Le volte-face de l'américain General Motors, qui a décidé de garder Opel dans son giron, alarmait mercredi les salariés allemands et provoquait la colère des responsables politiques qui avaient soutenu un rachat par le canadien Magna.

«Le comportement de General Motors est absolument inacceptable», en particulier «vis-à-vis des salariés à huit semaines de Noël», a jugé le ministre fédéral de l'Economie Rainer Brüderle, qui veut désormais récupérer un crédit de 1,5 milliard d'euros accordé par l'Etat fédéral à GM pour maintenir Opel à flot.

Cela «montre le visage haïssable du capitalisme moderne», s'est emporté Jürgen Rüttgers, chef du gouvernement conservateur (CDU) du Land de Rhénanie-du-Nord/Westphalie où se trouve l'usine de Bochum.

Les syndicats s'inquiètent du sort des quelque 55 000 salariés européens de GM, dont la moitié en Allemagne. GM n'a pas encore dévoilé ses intentions, mais évalué à 3 milliards d'euros le coût de la restructuration qu'il envisage.

Des rassemblements sont prévus jeudi sur tous les sites allemands et doivent ensuite s'étendre. IG Metall, qui avait signé mardi des concessions salariales en vue d'un rachat par Magna, les a jugées mercredi caduques.

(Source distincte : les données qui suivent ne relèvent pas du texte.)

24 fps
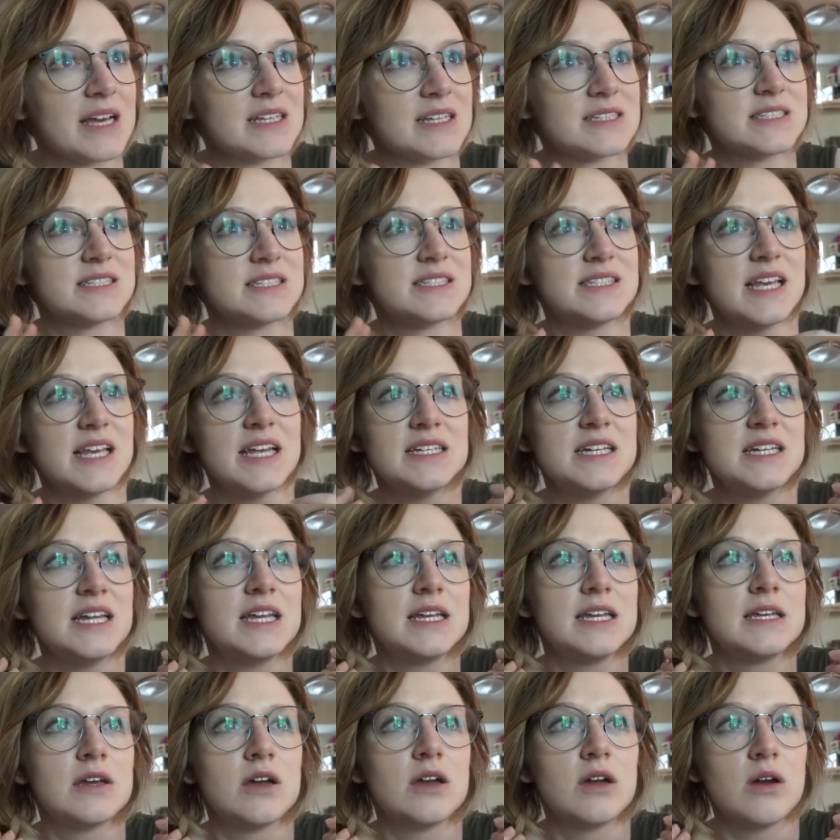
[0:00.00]

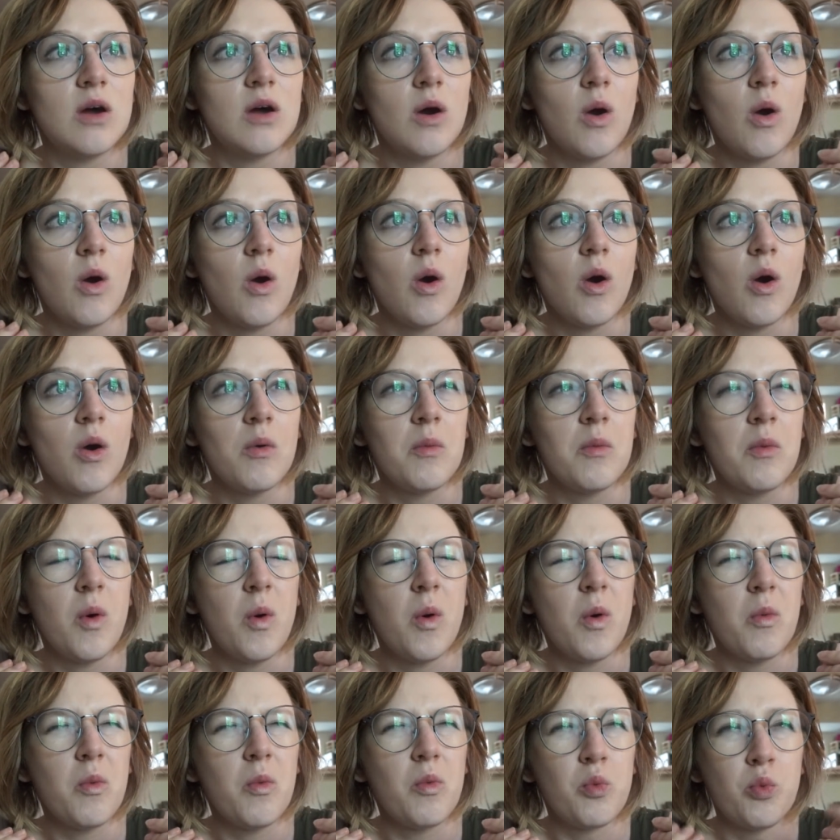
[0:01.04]
sending
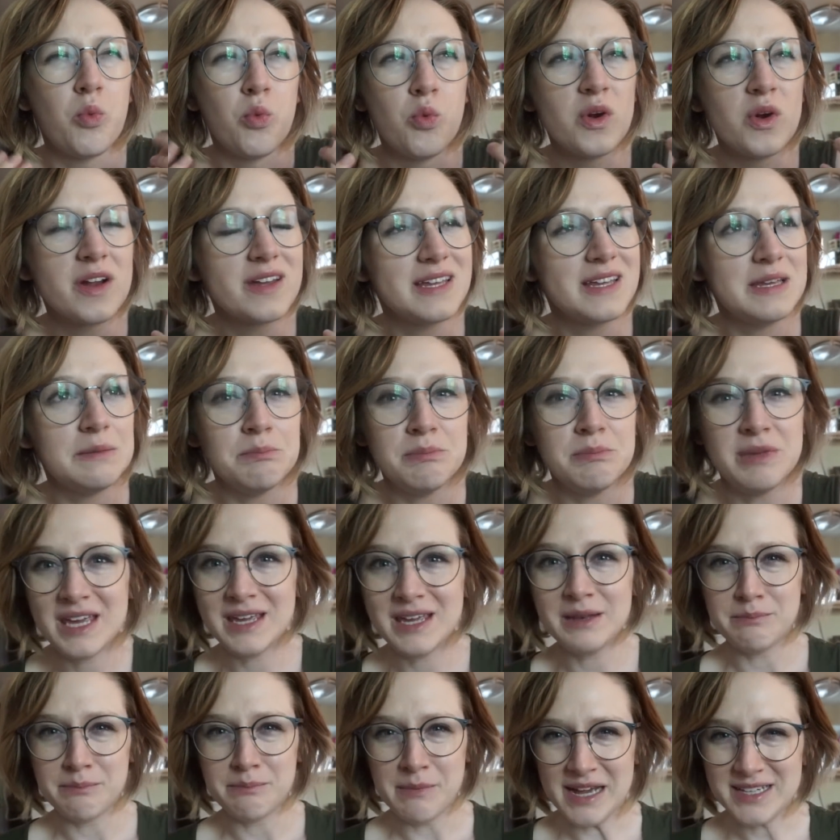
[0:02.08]
really
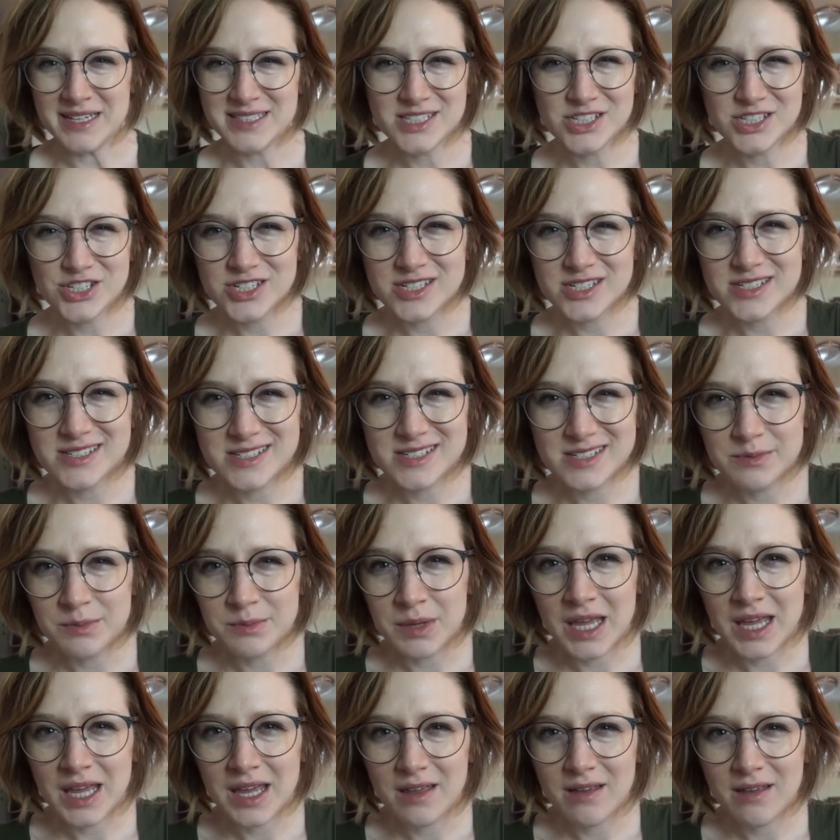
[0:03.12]
mean messages to
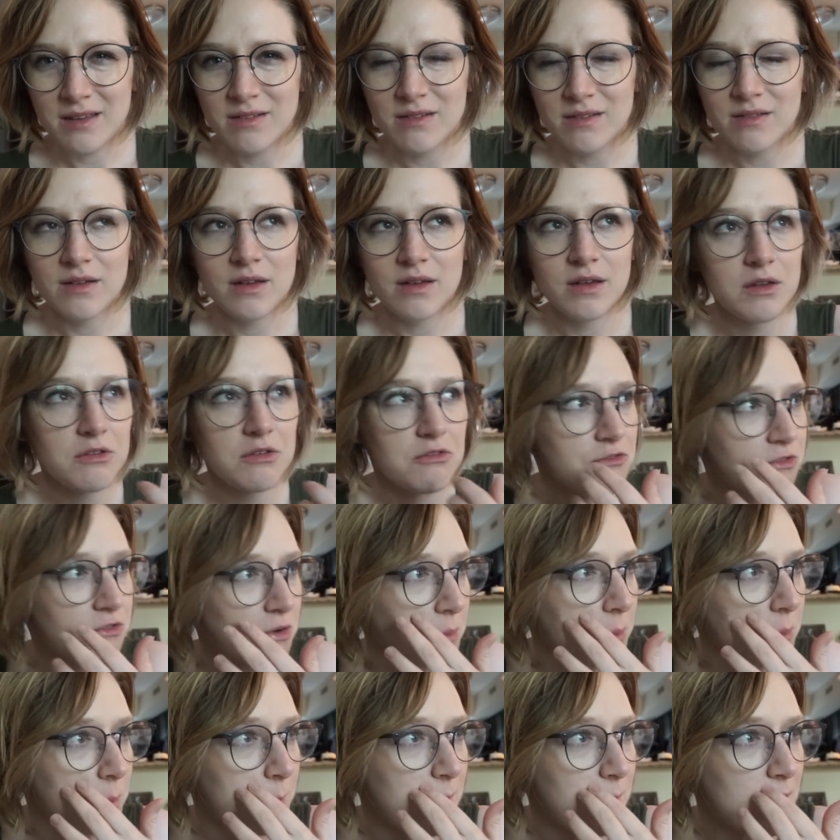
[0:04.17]
me
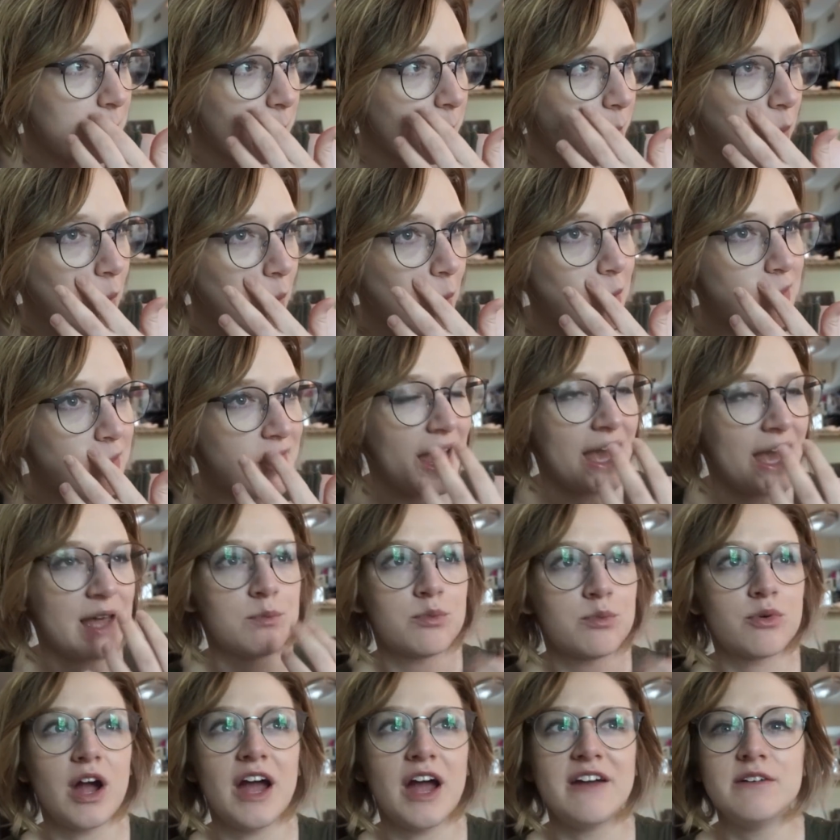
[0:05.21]
from people that
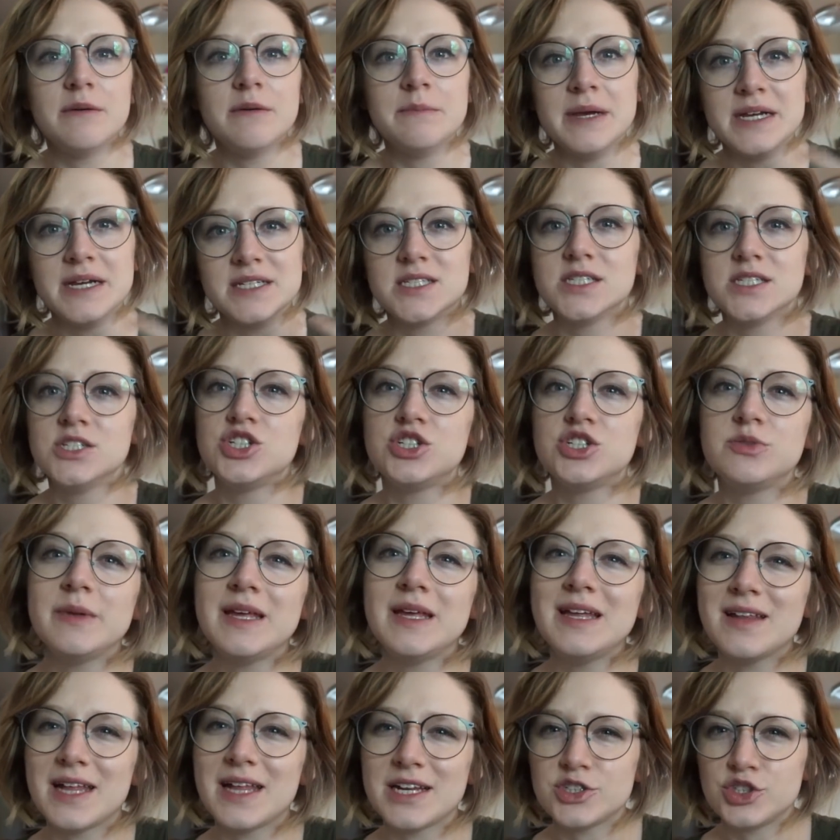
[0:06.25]
had private messaged
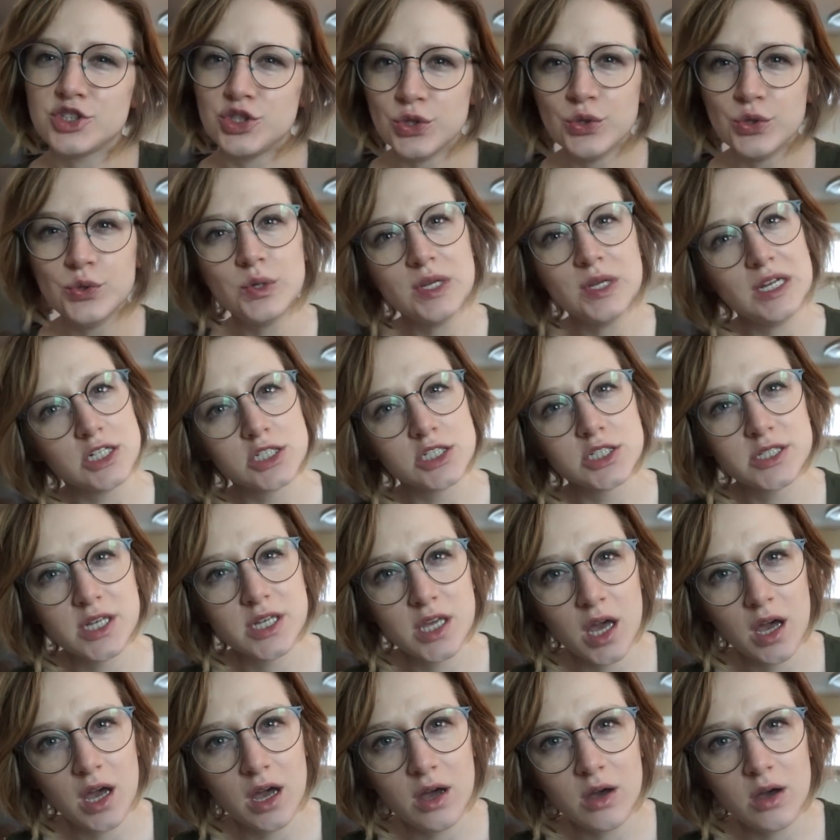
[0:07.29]
me like 2 years
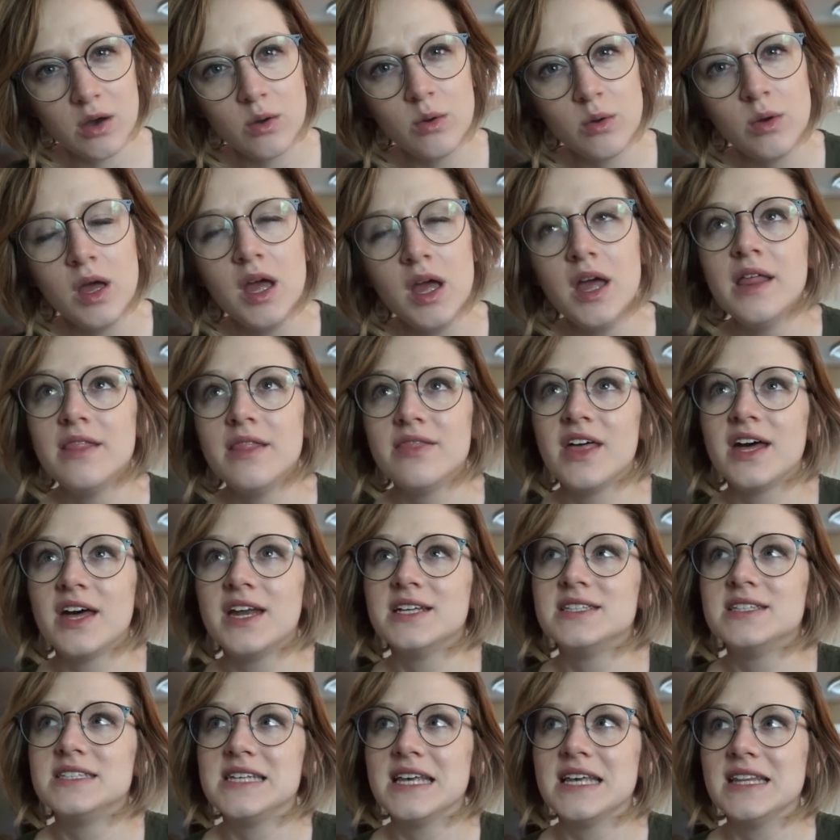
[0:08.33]
ago that
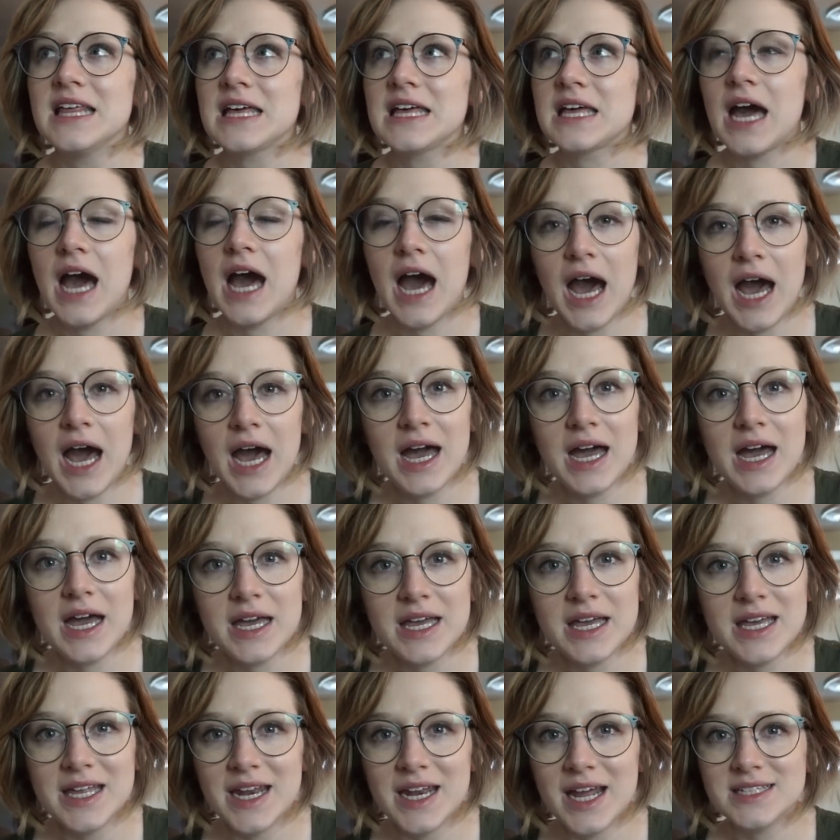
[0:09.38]
had said like hi,
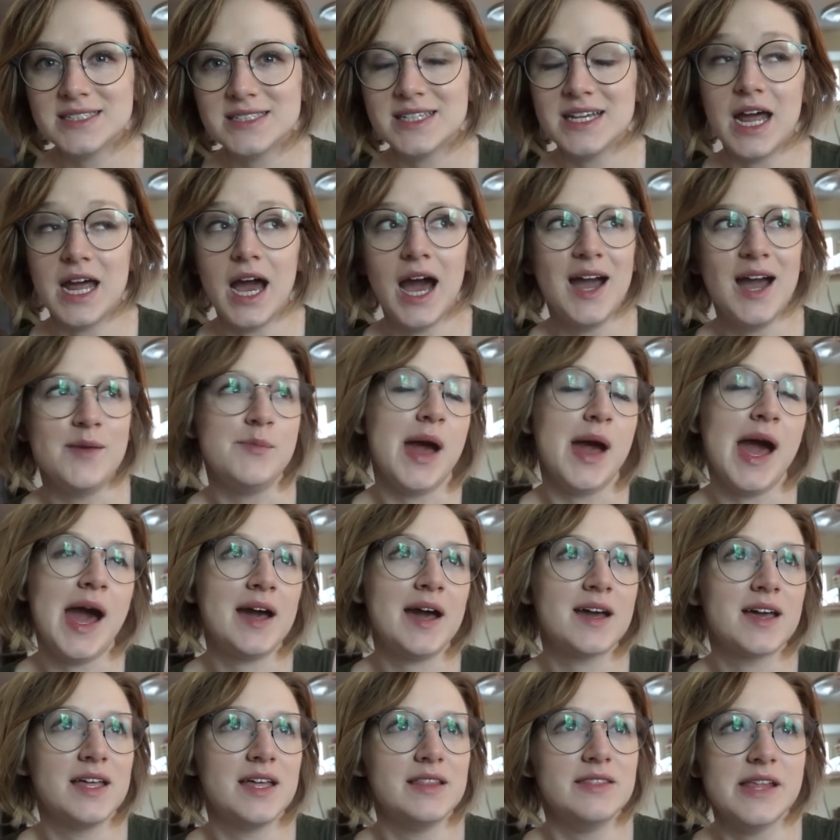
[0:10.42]
and I said hi
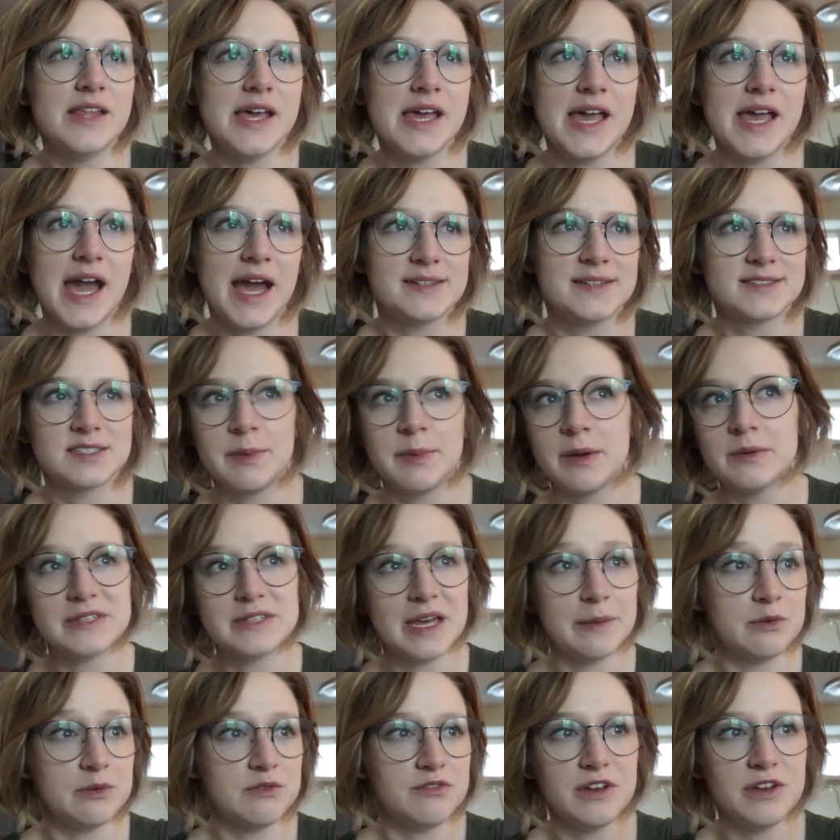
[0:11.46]
back, and they asked about what
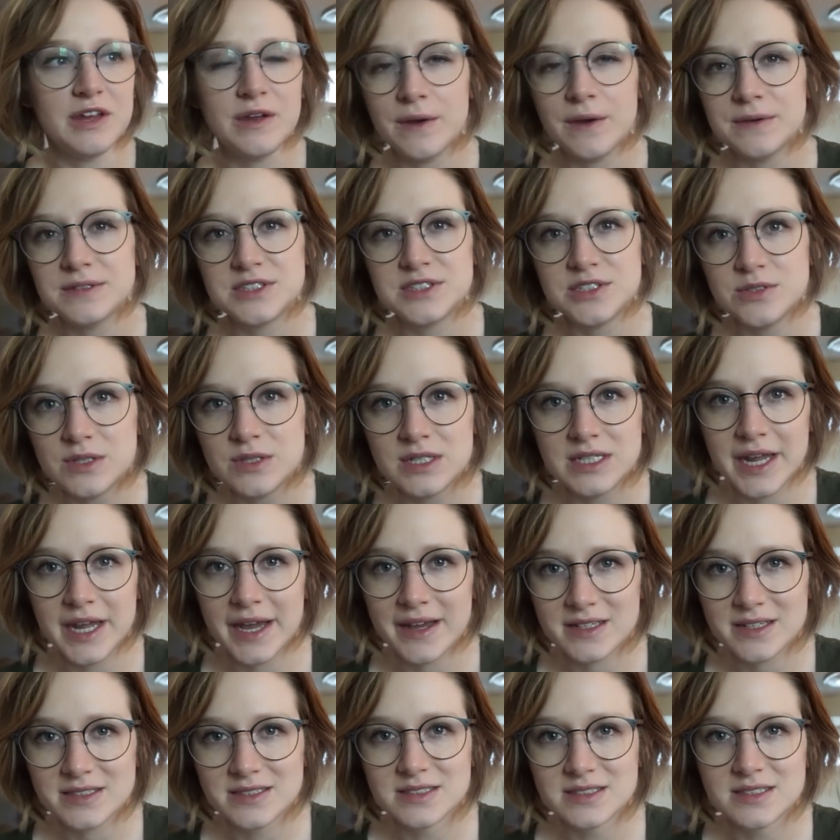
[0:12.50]
type of video I was doing
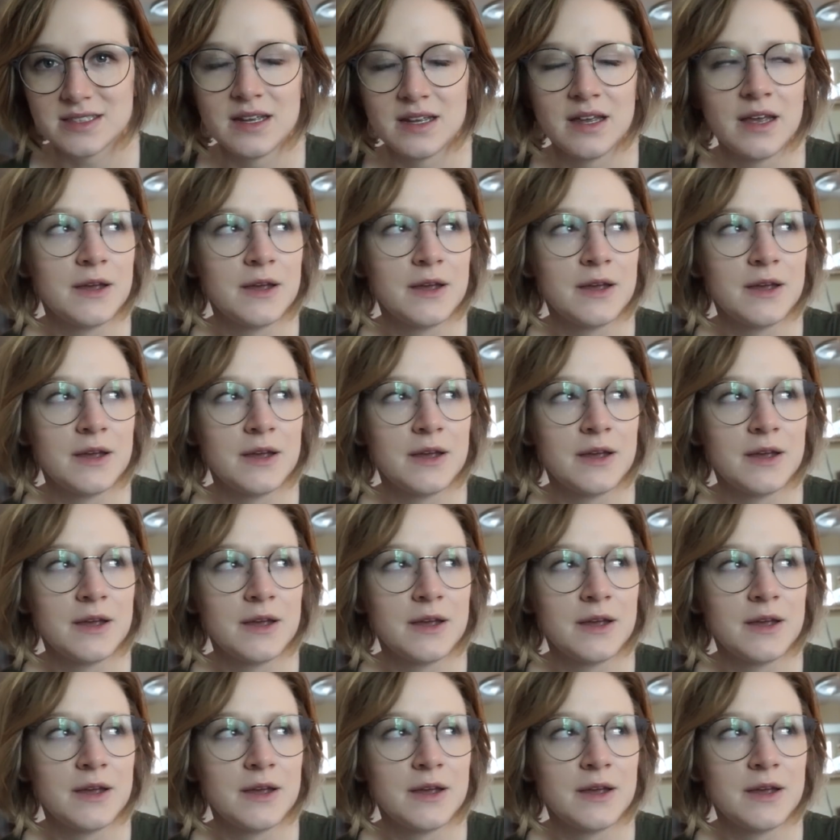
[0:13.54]
next,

Le puissant syndicat allemand a pris soin de préciser qu'il se battait «pour l'avenir de tous les sites européens». Berlin était soupçonné par les Etats européens abritant des usines Opel d'avoir désigné Magna comme repreneur car il prévoyait le maintien des quatre sites allemands.

De fait, la surprise semble générale dans les autres capitales européennes, mais les réactions sont beaucoup plus nuancées. Le ministre polonais de l'Economie Waldemar Pawlak s'est félicité des «perspectives désormais largement meilleures (pour l'usine polonaise de GM Europe), car le propriétaire américain en apprécie l'efficacité».

Les Britanniques ont annoncé «vouloir travailler étroitement avec GM», et n'ont pas exclu d'injecter de l'argent dans une restructuration. Le Royaume-Uni compte 4.700 salariés de GM Europe, dans deux usines Vauxhall, la marque jumelle d'Opel.

Le plus grand syndicat du pays, Unite, a salué «une décision fantastique».

Le chef du gouvernement flamand de Belgique Kris Peeters, a pris acte de la volte-face de General Motors, et rappelé que le plan de restructuration prévu par Magna «n'était pas bon pour (le site de production d')Anvers» puisqu'il envisageait sa fermeture.

L'Espagne s'est dite «surprise», par la voix de son ministre de l'Industrie  Miguel Sebastian, mais prête à négocier avec General Motors.

L'étonnement régnait aussi en Russie. Le pays n'accueille pas de site de production, mais la banque semi-publique Sberbank était le partenaire financier de Magna dans cette opération. Les partenaires vont procéder à une «analyse juridique» de la décision, a déclaré le porte-parole du Premier ministre Vladimir Poutine.

Le gouvernement américain a affirmé n'être pour rien dans la décision de GM, annoncée le jour même d'une visite à Washington de Mme Merkel, qui avait fortement fait pression pour une vente d'Opel à Magna. L'Etat américain détient plus de 60% du capital de GM mais assure régulièrement ne pas s'immiscer dans la gestion quotidienne de l'entreprise.

Si Berlin considère la décision de GM comme «définitive», il a néanmoins l'intention de demander quelques clarifications à Washington. «Je peux m'imaginer qu'il y ait un contact» entre Mme Merkel et le président américain Barack Obama, a indiqué le porte-parole du gouvernement Ulrich Wilhelm.

Arguant d'un environnement des affaires en Europe «amélioré», d'une meilleure «santé financière» et de «l'importance d'Opel/Vauxhall» pour sa stratégie internationale, GM avait expliqué avoir finalement décidé de conserver Opel après des mois de négociations avec le consortium Magna/Sberbank.